Moreover EU civil servants work 37.5 hours a week, soon to be 40, compared to just 36 hours for civil servants in Blighty. And to cap it all a top earning UK civil servant gets a pension of 75% of final salary compared to 70% for his EU counterpart.
I find it indefensible that a top EU civil servant earns nearly three times as much as an MEP and more than a prime minister; but I am pleased that Cameron has been exposed (and by the Torygraph!) for letting his prejudice get the better of checking his facts.

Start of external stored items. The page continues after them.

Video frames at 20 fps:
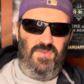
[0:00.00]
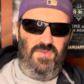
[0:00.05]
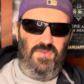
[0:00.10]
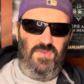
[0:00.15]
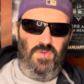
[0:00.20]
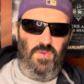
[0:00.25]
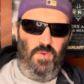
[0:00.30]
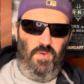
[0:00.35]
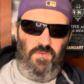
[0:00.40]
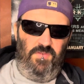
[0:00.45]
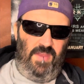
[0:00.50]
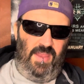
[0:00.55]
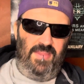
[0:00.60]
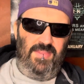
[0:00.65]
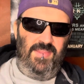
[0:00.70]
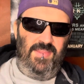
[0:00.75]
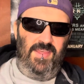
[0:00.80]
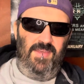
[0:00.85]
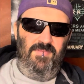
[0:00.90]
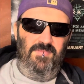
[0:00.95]
You'll
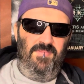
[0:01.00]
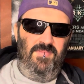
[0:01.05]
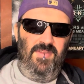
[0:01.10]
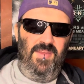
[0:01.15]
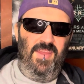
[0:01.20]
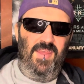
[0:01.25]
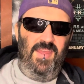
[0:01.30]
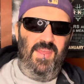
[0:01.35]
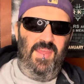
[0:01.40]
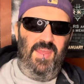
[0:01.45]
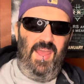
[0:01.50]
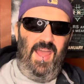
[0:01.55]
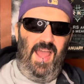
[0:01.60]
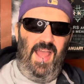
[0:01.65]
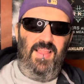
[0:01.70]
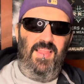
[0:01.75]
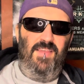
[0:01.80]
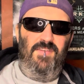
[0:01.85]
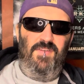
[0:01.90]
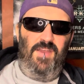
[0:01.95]
find them.
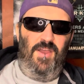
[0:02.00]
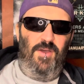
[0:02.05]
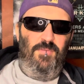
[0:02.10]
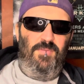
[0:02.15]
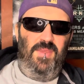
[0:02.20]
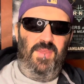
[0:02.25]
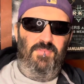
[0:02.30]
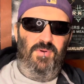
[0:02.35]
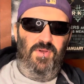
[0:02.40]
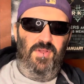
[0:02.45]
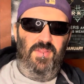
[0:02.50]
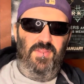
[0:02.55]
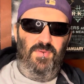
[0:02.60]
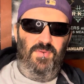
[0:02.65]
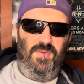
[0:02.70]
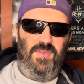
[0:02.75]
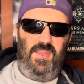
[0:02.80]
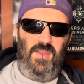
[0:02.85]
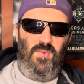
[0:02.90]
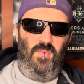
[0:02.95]
I love how people, there
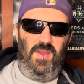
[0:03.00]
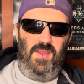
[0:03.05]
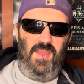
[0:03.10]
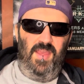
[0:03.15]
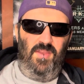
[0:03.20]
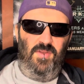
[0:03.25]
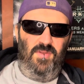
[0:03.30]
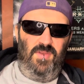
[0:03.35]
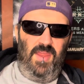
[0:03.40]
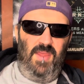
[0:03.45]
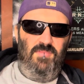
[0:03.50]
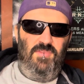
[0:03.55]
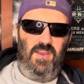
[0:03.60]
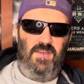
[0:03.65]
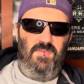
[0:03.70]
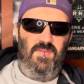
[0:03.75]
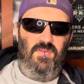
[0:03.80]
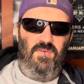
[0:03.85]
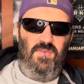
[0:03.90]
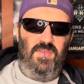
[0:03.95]
was like one guy who name
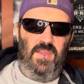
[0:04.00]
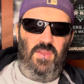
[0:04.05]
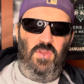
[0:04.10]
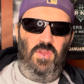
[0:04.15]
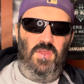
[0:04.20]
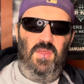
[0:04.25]
checked me and was like,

The 27 energy ministers met on Monday to discuss the functioning of energy markets and boosting green energy. They asked the Commission to bring forward proposals for a support scheme for green energy. They also asked for more work to be done on the potential of renewable energies for heating and cooling
Finance ministers met on Tuesday to try to reach agreement on a bank supervision system. MEPs agreed it last week in committee, but the national government ministers were unable to. The plan is for the European Central Bank to hive off monetary supervision from budget surveillance, which does not require a change to the EU’s treaties. On the other issues on their agenda – the pooling of some sovereign debt and the boosting of bank capital requirements there appeared to be more common ground. They also approved a draft agreement with Parliament on giving the EU’s anti fraud office, OLAF, greater investigatory powers.
Hermann van Rompuy, who chairs the European Councils (the heads of state and government summits) made a speech in Brussels opposing the idea mooted by eleven EU foreign ministers of electing directly the President of the European Commission. I imagine he fears it would downgrade his office.
An appeal was launched in the EP by 200 associations supported by the European Women’s Lobby for the total abolition of prostitution in Europe. Staistical data suggests that three of every four people ‘trafficked’ in the new slave trade are brought to the EU for sexual exploitation.
I write this email from Doha, where I arrived yesterday for the final fringe meetings around the 18th conference of the countries gathered together in the UN Framework Convention on Climate Change. Tomorrow I chair a conference of MPs from around the world to discuss how to take forward the government ministers’ conclusions. I came across an interesting statistic here: China accounts for 7.2 tons of CO2 emissions per capita, the EU 7.5, Russia 12.8 and the USA 17.3.
Among my activities in Brussels earlier in the week I met NFU chairman Peter Kendall, in Brussels to discuss TB control, and Chinese human rights defender Yang Jian-li, formerly a Tiananmen Square protester and political prisoner. I also realised I had forgotten to report that congratulations are due to Bristol City Council for winning an award in this year’s EU eco-management and audit scheme. Well done Bristol!